▶ _EXERCISE PROMPT_
Skip the images and return the records below exactly.

▶ _RECORDS SUPPLIED_
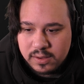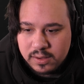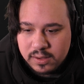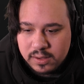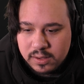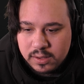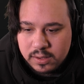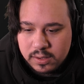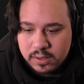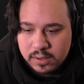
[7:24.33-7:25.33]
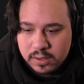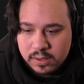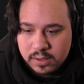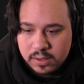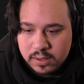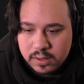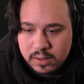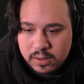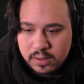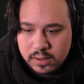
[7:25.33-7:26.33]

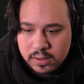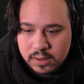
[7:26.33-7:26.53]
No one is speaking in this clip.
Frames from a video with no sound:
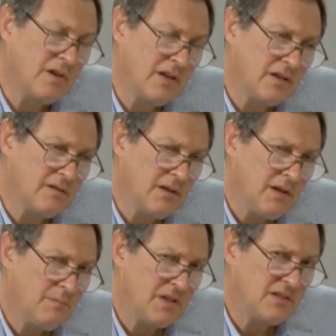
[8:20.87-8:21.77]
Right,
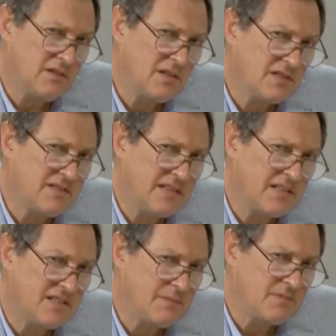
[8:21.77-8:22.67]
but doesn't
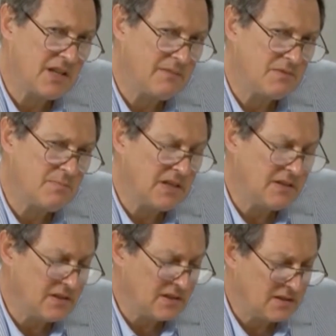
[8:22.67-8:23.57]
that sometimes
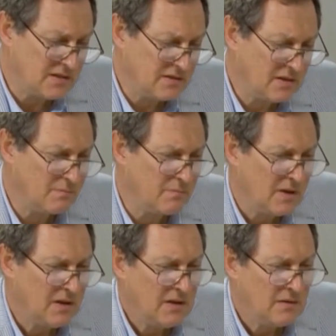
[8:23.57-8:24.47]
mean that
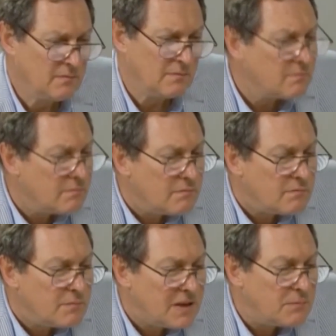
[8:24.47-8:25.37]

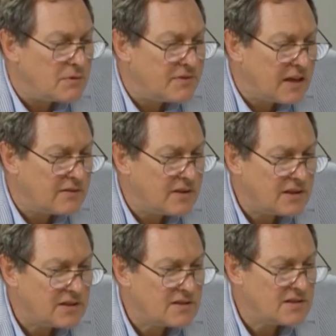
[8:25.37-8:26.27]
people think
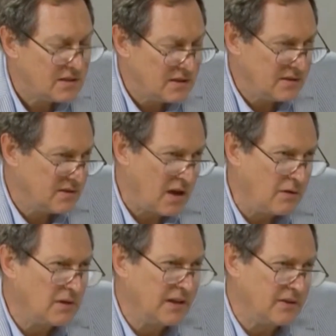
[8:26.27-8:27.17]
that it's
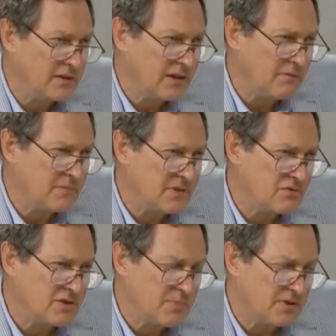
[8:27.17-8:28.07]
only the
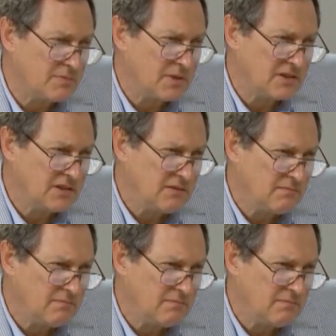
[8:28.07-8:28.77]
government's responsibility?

▶ _SOLUTION TO THE PROBLEM_
[7:24.33-7:25.33]
[7:25.33-7:26.33]

[7:26.33-7:26.53]
No one is speaking in this clip.
Frames from a video with no sound:
[8:20.87-8:21.77]
Right,
[8:21.77-8:22.67]
but doesn't
[8:22.67-8:23.57]
that sometimes
[8:23.57-8:24.47]
mean that
[8:24.47-8:25.37]

[8:25.37-8:26.27]
people think
[8:26.27-8:27.17]
that it's
[8:27.17-8:28.07]
only the
[8:28.07-8:28.77]
government's responsibility?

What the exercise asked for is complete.